Tout à l’heure, j’ai tweeté cette pensée et puis je me suis dit que je voulais la développer dans un article.

« Je reçois de plus en plus de mails de designers qui veulent quitter leur grande boîte pour faire des projets qui ont du sens, un impact. »

Oui, je reçois régulièrement des coups de téléphone, des mails de personnes – souvent des designers ou des jeunes diplômés en design – qui souhaitent échanger avec moi car ils se posent des questions sur leur activité. Alors on prend un café, ils passent dans mon atelier, on se pose, on discute, on se raconte nos métiers et notre vision de la vie. Parce que pour certains d’entre nous (et c’est mon cas), avoir pour métier le design, c’est être passionné, c’est faire ça pour payer ses factures, pour apprendre, pour le plaisir, mais aussi pour s’exprimer, pour créer des choses qui nous donnent l’occasion d’agir sur le monde, d’être au monde en quelque sorte.

Le design, un drôle de métier où chaque fois l’on plonge dans une culture nouvelle.

En général le schéma de ce raisonnement est souvent le même :

  1. Je suis DA / UI – UX designer dans une grande entreprise / une startup / une PME
  2. J’ai un bon poste / je gagne bien ma vie / c’est une boîte réputée
  3. Cependant, je sature des processus de travail / des sujets commerciaux et marketing / ce que je fais ne sers à rien
  4. Je me sens inutile / ennuyé / pas en accord avec mes idéaux / je culpabilise quand je travaille
  5. Je veux changer mais j’ai peur de ne pas retrouver mon salaire / de ne pas avoir de boulot / de ne pas y arriver
  6. On peut en parler ? Comment tu fais de ton côté ?

Et voici mes débuts de réponse.

Tout d’abord, il faut savoir que je n’ai jamais accepté de CDI & CDD depuis plus de 10 ans que je bosse tout simplement parce que j’ai toujours eu peur de perdre une certaine liberté et puis parce que j’aime vraiment travailler sur plusieurs projets très différents en même temps. Donc avant de répondre quoique ce soit, je ne sais pas ce que c’est que d’avoir plus de 2000€ de salaire chaque mois, un job (plus ou moins) assuré dans lequel on travaille de 10h à 19h chaque jour et où l’on a parfois des RTT qu’il faut négocier avec son patron. Je n’y connais rien. Ensuite, il faut savoir qu’au début, il faut bien commencer à travailler, donc avant même de se lancer dans du design social, humanitaire, engagé, utile, que sais-je encore, il faut essayer de s’en sortir un minimum. Sinon, difficile d’aider les gens et de choisir ses projets, quand on galère déjà au quotidien. J’essaye de faire passer ce message à mes étudiants qui débutent.

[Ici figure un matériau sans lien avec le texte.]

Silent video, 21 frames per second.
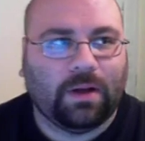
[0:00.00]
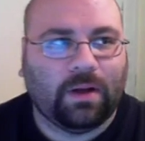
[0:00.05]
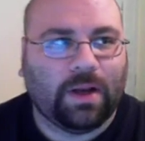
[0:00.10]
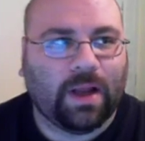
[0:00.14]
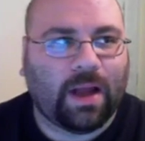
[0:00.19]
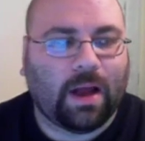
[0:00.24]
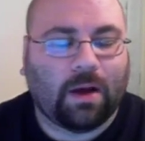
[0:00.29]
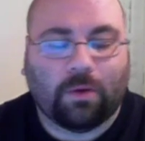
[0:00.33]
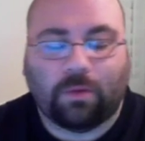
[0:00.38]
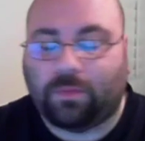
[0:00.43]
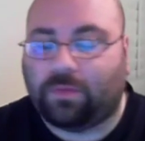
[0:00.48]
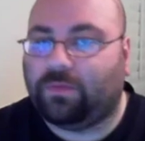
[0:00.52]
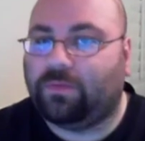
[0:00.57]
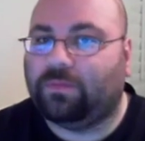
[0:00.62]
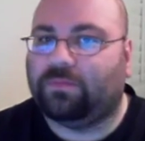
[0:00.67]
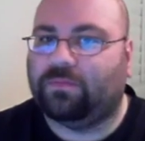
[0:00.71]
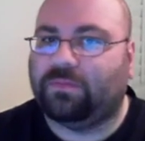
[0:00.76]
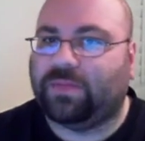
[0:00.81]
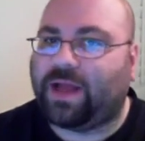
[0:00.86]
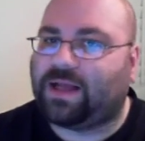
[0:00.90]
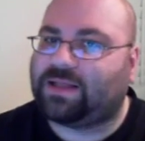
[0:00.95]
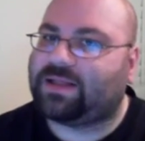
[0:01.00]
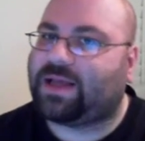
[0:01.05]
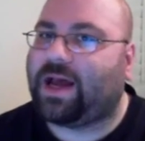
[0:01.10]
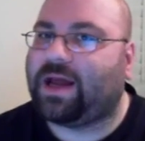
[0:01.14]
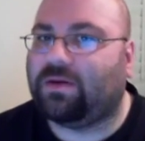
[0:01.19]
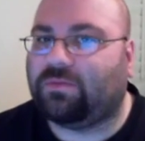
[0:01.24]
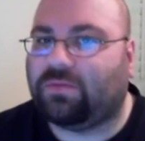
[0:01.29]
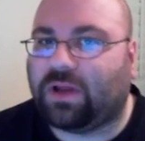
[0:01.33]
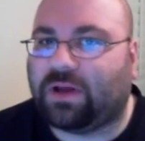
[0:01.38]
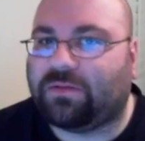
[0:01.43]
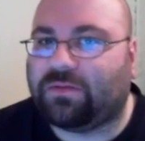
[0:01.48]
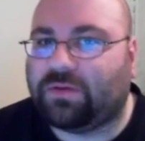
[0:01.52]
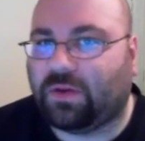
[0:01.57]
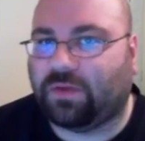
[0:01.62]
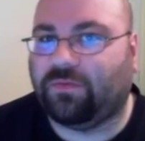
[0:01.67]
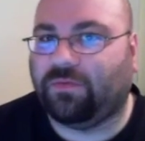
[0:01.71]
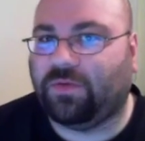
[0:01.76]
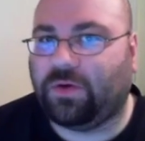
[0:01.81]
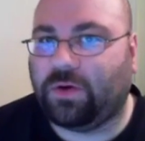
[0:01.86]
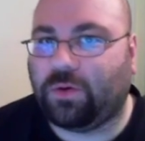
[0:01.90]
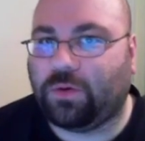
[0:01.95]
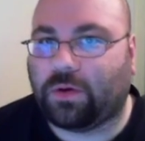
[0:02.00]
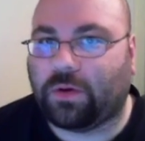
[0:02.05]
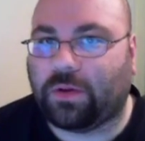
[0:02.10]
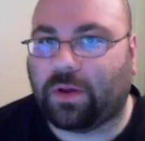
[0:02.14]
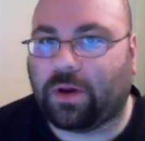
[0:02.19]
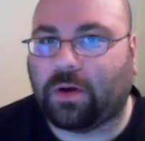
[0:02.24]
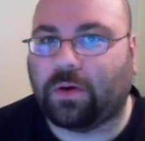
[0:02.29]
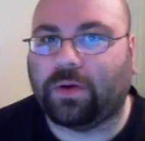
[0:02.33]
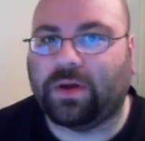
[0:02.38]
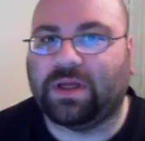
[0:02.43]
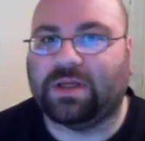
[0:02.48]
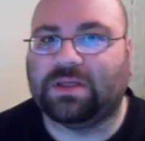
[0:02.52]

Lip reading: Now, that's kind of left to the viewer, though.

Une question vient ensuite : pourquoi se dit-on que l’on a envie de trouver un autre boulot qui a plus de sens, qui correspond à nos valeurs ? Pourquoi maintenant ? Pourquoi travailler doit avoir du sens ? Chacun possède ses réponses. Pour ma part, le travail est synonyme d’effort, d’engagement et d’implication personnelle. J’y consacre presque toutes les heures de ma vie, alors je me dis autant que ça serve à quelque chose. Autant que ça puisse aider mes amis, ma famille, mes proches mais aussi – et surtout – des gens qui en ont vraiment besoin, des gens qui n’ont que faire du design, qui ne savent même pas que ça existe et pour qui ça n’est même pas un sujet. Au fond, je me demande sans cesse en quoi je peux être utile et pour qui. Et j’aime bien ça.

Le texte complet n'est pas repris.